I bite down on my next breath and turn to face her again. “Sorry,” I say. “I just wanted to let you know my suspicions and ask—since it seems as if you care for him—for you to keep a lookout since … well, I don’t live in the dorms like the other Terra so I can’t—”

“You don’t need to explain,” Maeryn says, holding up a hand to stop my embarrassing spew of explanation. “Of course I’ll look after him. I do care about him, Kiera.” Her brows crease as she slowly lowers her hand back to her side. Half of me wants to simply nod and walk out, but there is a reason I snuck into the female Mortal God’s dorms. A reason I chanced getting caught where I know I’m not supposed to be and the least I can do is listen to whatever she so obviously wants to say if I’m going to ask for a favor anyway.

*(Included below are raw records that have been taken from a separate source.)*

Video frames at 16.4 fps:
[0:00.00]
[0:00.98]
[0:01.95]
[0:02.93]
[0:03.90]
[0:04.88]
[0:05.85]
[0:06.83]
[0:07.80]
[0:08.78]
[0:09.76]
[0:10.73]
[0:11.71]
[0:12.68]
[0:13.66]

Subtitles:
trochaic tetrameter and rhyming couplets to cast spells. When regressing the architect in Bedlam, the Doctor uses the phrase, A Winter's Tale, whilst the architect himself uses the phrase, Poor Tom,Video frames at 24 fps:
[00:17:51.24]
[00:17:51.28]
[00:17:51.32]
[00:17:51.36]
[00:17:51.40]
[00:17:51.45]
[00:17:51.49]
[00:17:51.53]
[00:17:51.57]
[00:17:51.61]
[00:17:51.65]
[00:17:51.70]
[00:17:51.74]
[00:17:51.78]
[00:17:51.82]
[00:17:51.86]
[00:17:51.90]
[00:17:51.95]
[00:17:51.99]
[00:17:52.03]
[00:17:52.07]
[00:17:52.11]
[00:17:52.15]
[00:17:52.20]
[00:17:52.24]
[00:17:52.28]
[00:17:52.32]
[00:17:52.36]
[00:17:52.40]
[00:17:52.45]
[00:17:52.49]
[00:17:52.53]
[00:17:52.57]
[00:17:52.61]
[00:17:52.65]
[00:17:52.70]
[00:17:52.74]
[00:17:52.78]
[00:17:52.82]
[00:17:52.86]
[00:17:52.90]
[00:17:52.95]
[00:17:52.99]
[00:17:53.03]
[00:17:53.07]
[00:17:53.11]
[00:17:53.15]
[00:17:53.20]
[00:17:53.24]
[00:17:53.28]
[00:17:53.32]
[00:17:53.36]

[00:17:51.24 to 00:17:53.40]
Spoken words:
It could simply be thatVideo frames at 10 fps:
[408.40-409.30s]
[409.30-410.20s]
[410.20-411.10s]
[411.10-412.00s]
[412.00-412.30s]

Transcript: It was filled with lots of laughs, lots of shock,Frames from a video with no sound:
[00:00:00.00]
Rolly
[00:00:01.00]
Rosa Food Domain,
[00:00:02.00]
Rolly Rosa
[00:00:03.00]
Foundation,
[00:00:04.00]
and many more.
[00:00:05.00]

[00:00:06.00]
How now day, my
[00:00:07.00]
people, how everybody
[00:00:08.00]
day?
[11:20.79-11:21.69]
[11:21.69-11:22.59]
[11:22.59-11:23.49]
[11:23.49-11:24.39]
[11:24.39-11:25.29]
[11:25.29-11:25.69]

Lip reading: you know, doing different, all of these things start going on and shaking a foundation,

“You know not all Mortal Gods are like our parents,” she says quietly. I stiffen, for a split second thinking she’s talking about me, but then she keeps going and I relax once more. “I can understand that you’re cautious—I’m surprised there aren’t more humans like you, but I promise … I truly do mean no harm to Niall. He’s good.” Then, below her breath, I hear her mutter, “far too good for someone like me.”

I almost snort in derision. It must be part of a Mortal God’s genetics to either be too pompous for their own good or self-loathing. There never seems to be any in between. Unless you’re me that is because even I can admit that sometimes I’m far too prideful and self-loathing in the same instance. What had she said at her training class? That we’re not all that different? She had no clue how right she truly is.

“Thank you,” I say quietly, not letting on that I’d heard that last part. No doubt, she hadn’t meant to say it aloud as she had and perhaps, if she still thinks I’m human, she didn’t expect my ears to pick up on it.